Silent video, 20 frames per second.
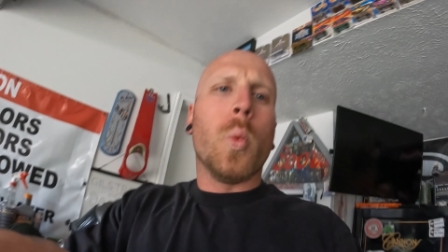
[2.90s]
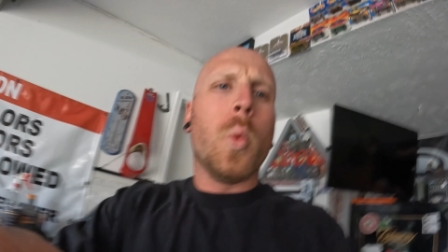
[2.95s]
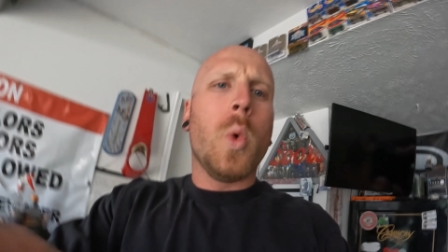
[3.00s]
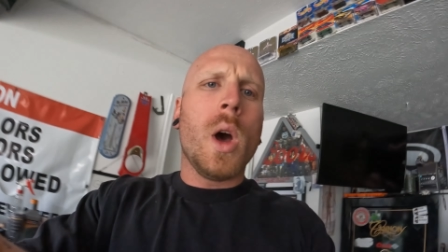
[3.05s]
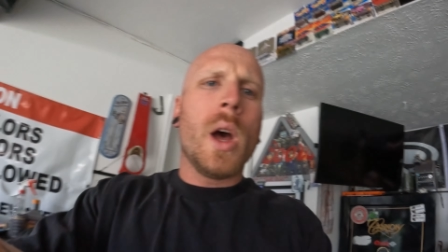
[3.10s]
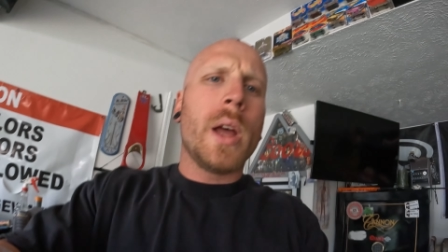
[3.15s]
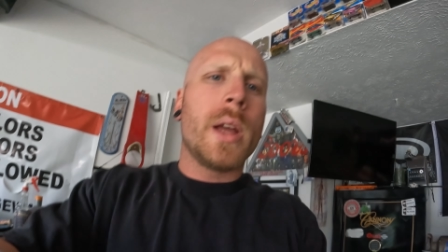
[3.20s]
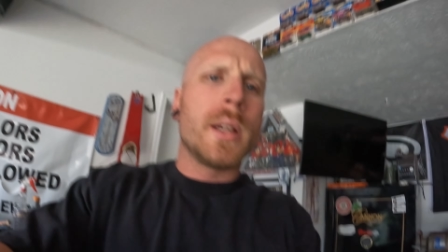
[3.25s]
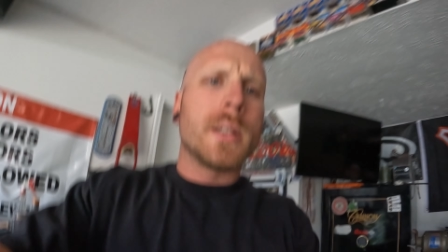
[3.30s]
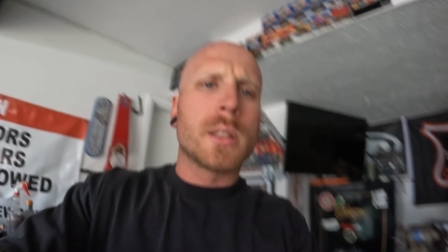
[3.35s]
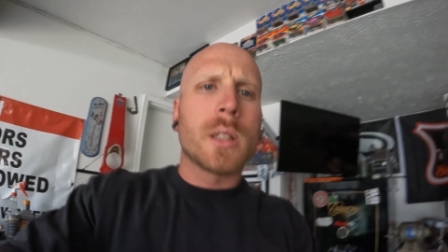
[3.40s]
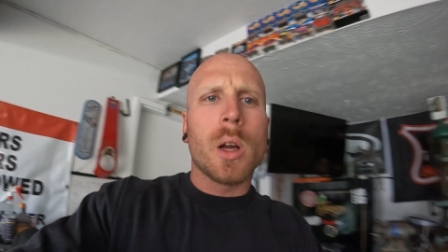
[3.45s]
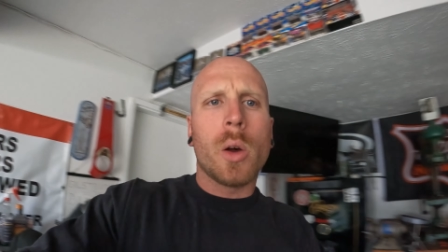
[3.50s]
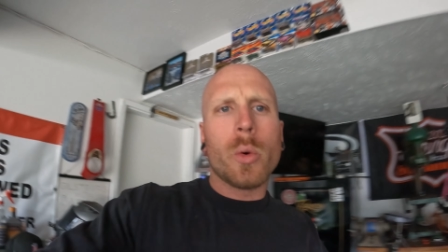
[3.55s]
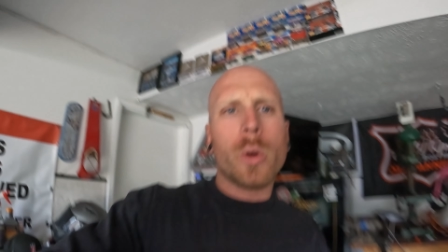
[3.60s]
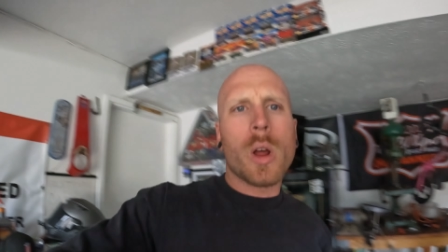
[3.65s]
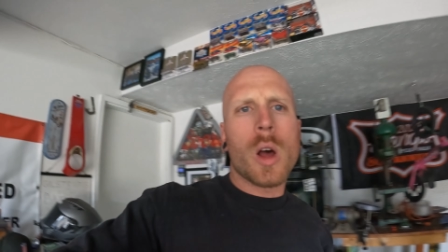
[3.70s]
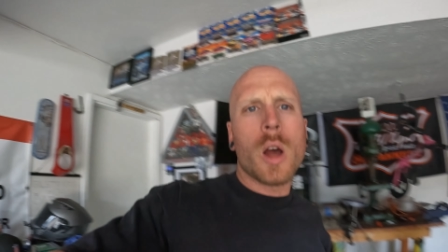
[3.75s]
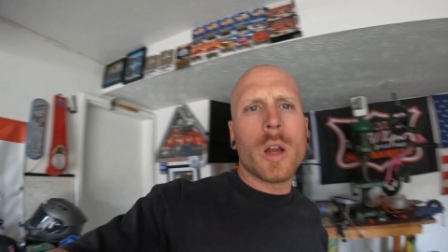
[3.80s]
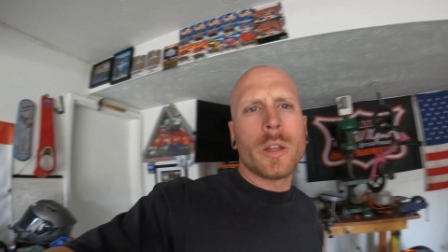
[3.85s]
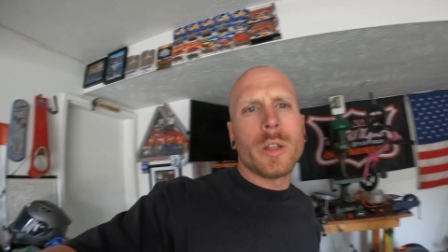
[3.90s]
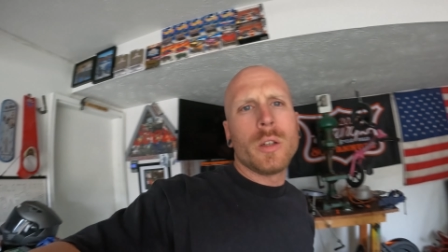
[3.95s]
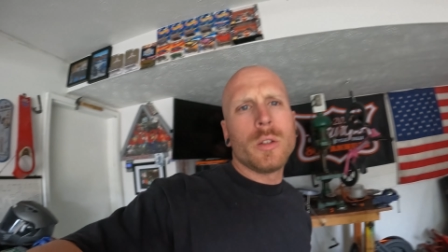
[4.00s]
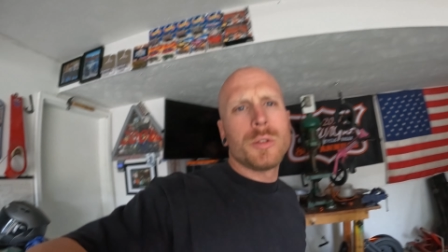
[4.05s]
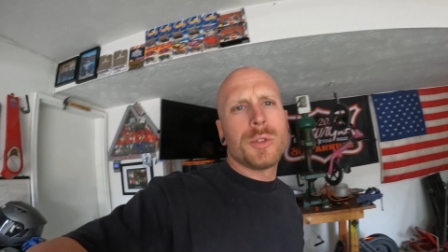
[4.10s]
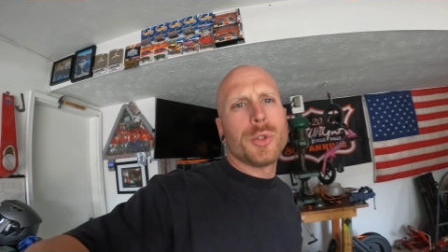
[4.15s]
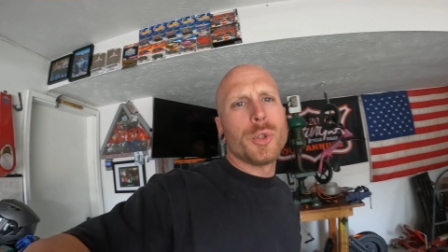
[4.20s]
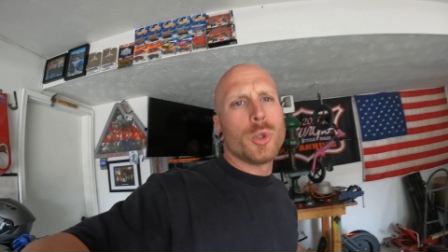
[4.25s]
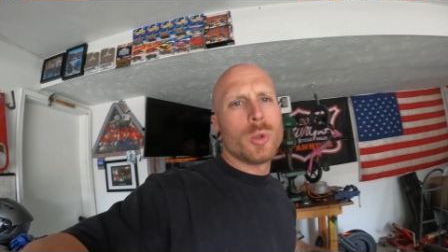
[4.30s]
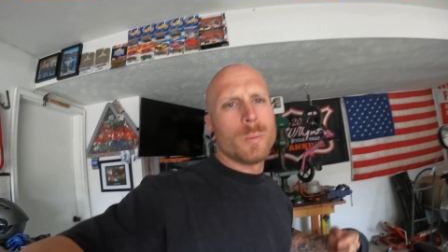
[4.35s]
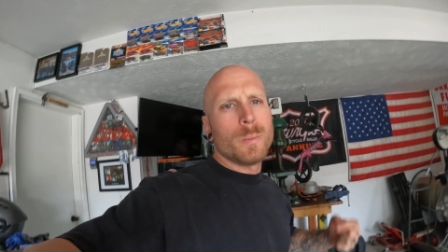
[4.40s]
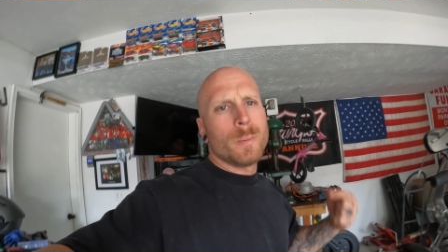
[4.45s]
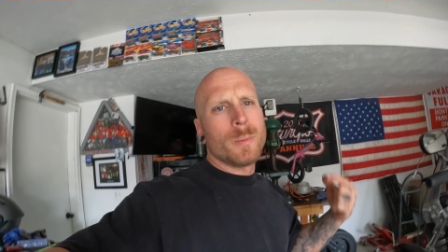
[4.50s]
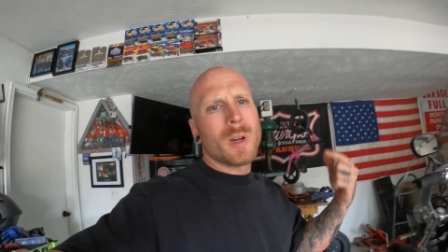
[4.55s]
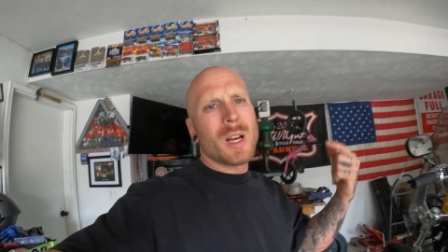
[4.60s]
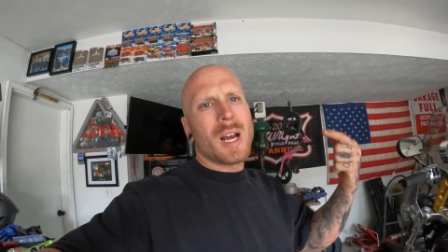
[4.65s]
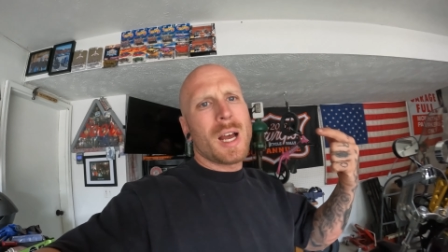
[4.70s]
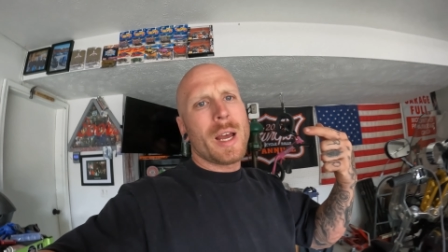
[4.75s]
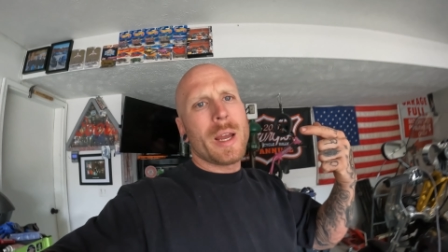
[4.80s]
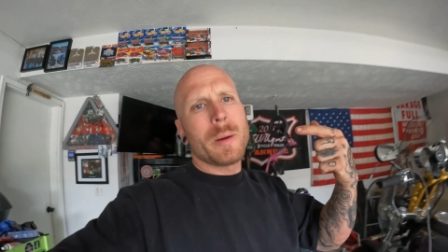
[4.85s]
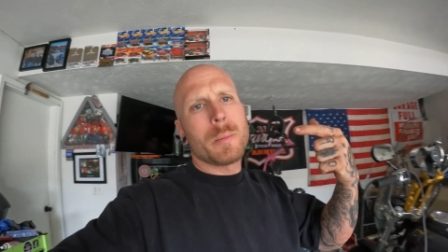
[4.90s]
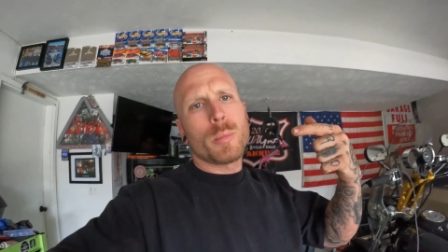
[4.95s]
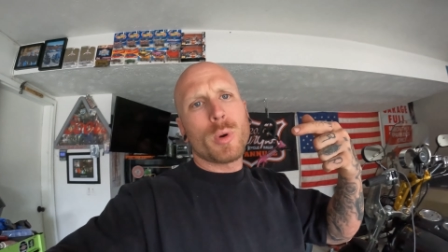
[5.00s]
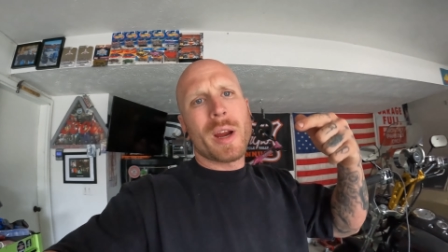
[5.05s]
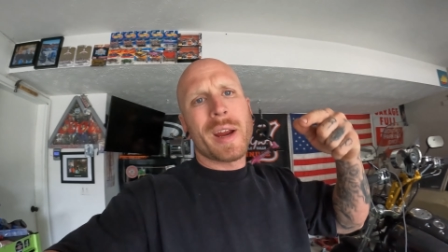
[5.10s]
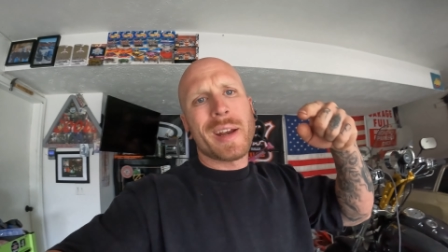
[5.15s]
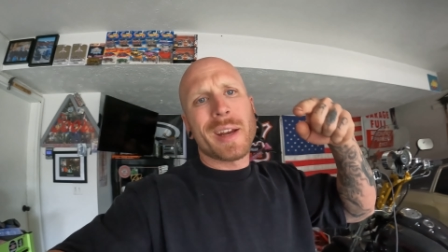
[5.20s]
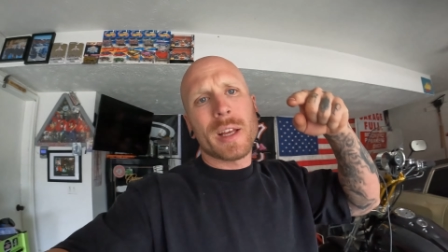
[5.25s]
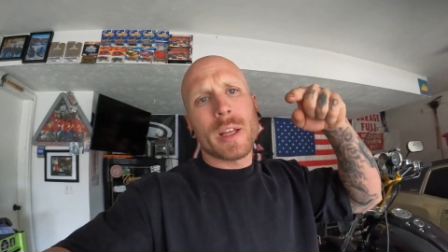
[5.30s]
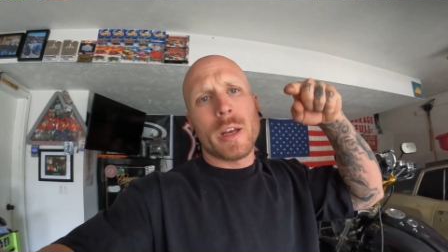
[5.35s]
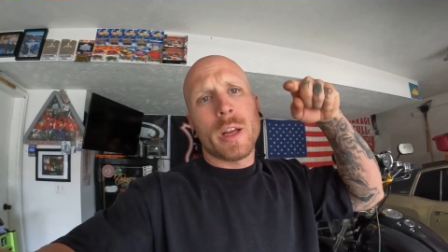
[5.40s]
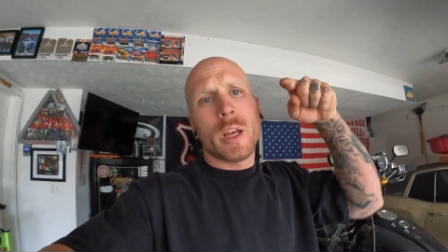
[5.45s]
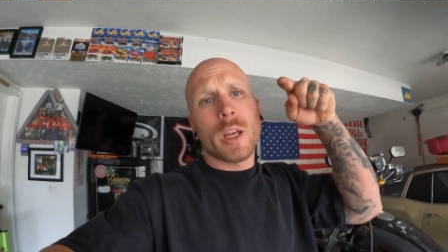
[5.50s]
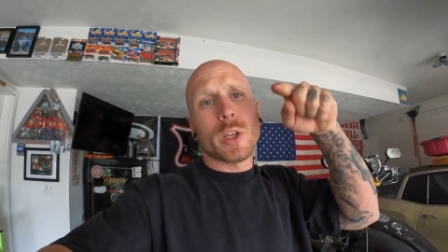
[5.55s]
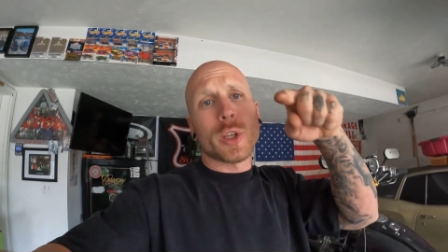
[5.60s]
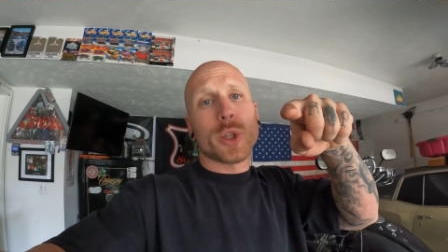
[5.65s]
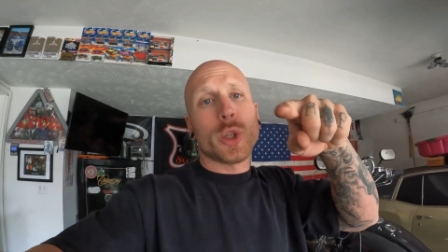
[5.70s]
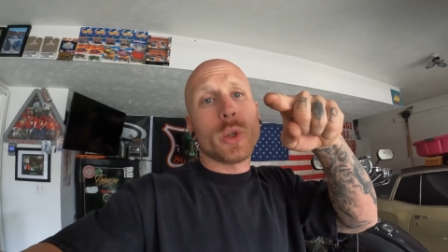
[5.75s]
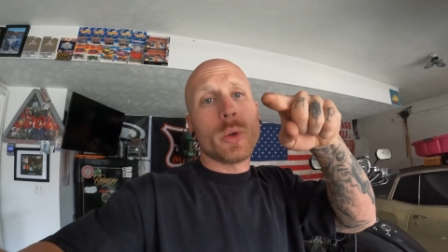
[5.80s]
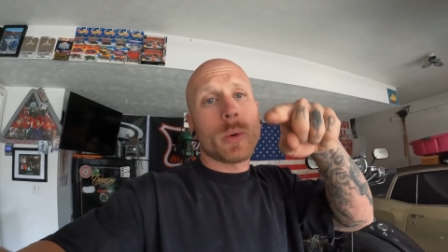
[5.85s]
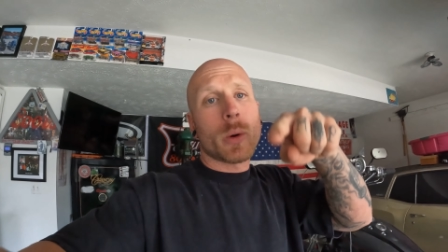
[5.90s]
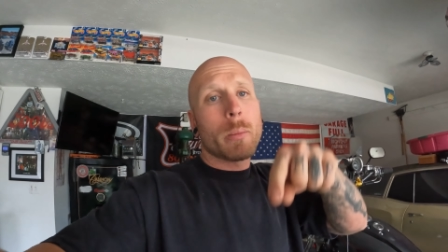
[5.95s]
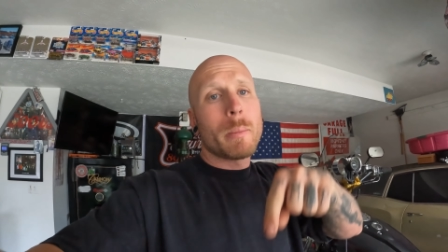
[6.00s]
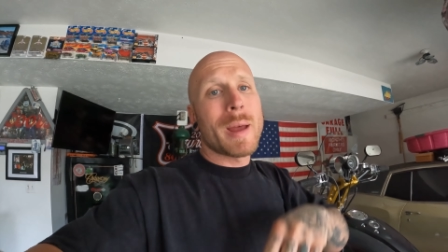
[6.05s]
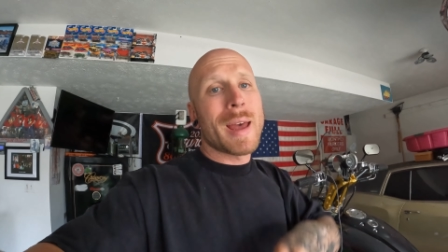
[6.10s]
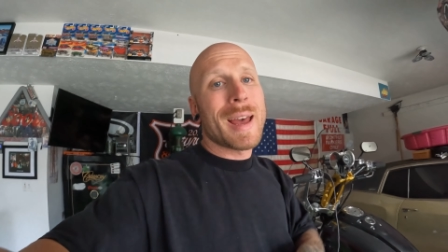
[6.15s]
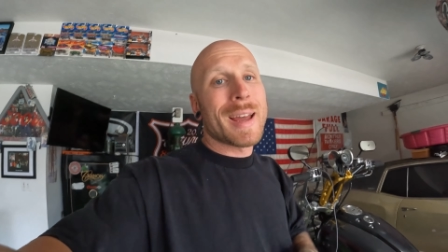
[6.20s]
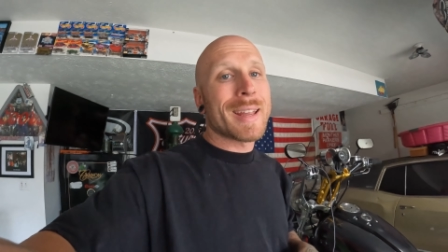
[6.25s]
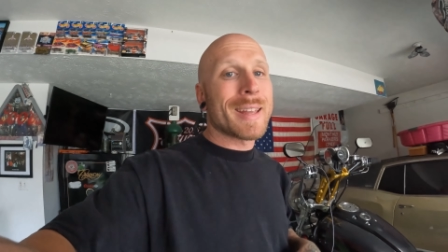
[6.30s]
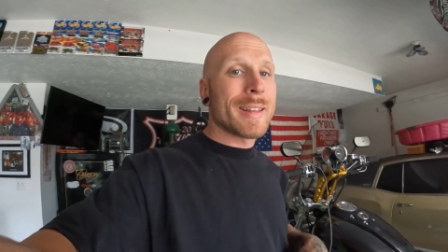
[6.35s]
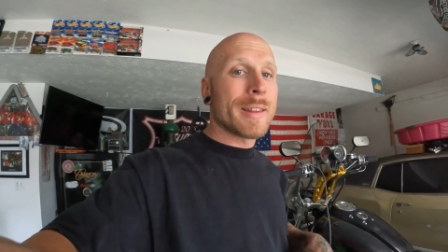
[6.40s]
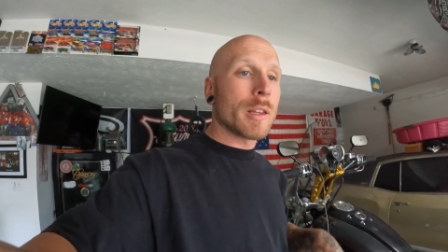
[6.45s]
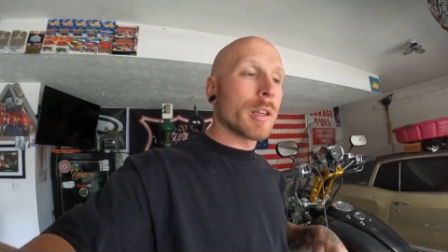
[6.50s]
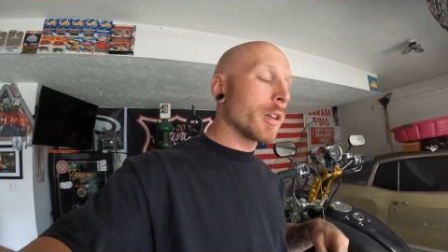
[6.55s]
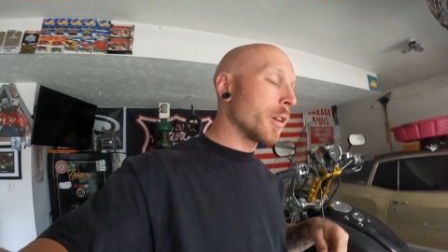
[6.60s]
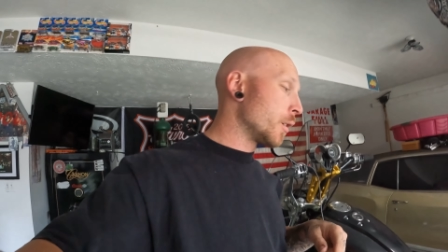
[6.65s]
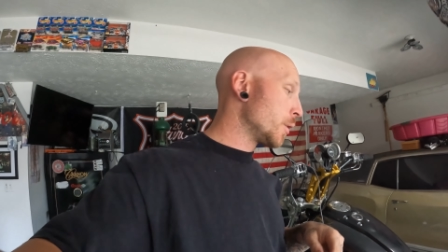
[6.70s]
What is going on YouTube? I am Brandon. You are back in the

• • •

## PROBLEM TO WORK ON
All of the data above needs to be retyped exactly, with the pictures removed.

## SOLUTION TO THIS TASK
Silent video, 20 frames per second.
[2.90s]
[2.95s]
[3.00s]
[3.05s]
[3.10s]
[3.15s]
[3.20s]
[3.25s]
[3.30s]
[3.35s]
[3.40s]
[3.45s]
[3.50s]
[3.55s]
[3.60s]
[3.65s]
[3.70s]
[3.75s]
[3.80s]
[3.85s]
[3.90s]
[3.95s]
[4.00s]
[4.05s]
[4.10s]
[4.15s]
[4.20s]
[4.25s]
[4.30s]
[4.35s]
[4.40s]
[4.45s]
[4.50s]
[4.55s]
[4.60s]
[4.65s]
[4.70s]
[4.75s]
[4.80s]
[4.85s]
[4.90s]
[4.95s]
[5.00s]
[5.05s]
[5.10s]
[5.15s]
[5.20s]
[5.25s]
[5.30s]
[5.35s]
[5.40s]
[5.45s]
[5.50s]
[5.55s]
[5.60s]
[5.65s]
[5.70s]
[5.75s]
[5.80s]
[5.85s]
[5.90s]
[5.95s]
[6.00s]
[6.05s]
[6.10s]
[6.15s]
[6.20s]
[6.25s]
[6.30s]
[6.35s]
[6.40s]
[6.45s]
[6.50s]
[6.55s]
[6.60s]
[6.65s]
[6.70s]
What is going on YouTube? I am Brandon. You are back in the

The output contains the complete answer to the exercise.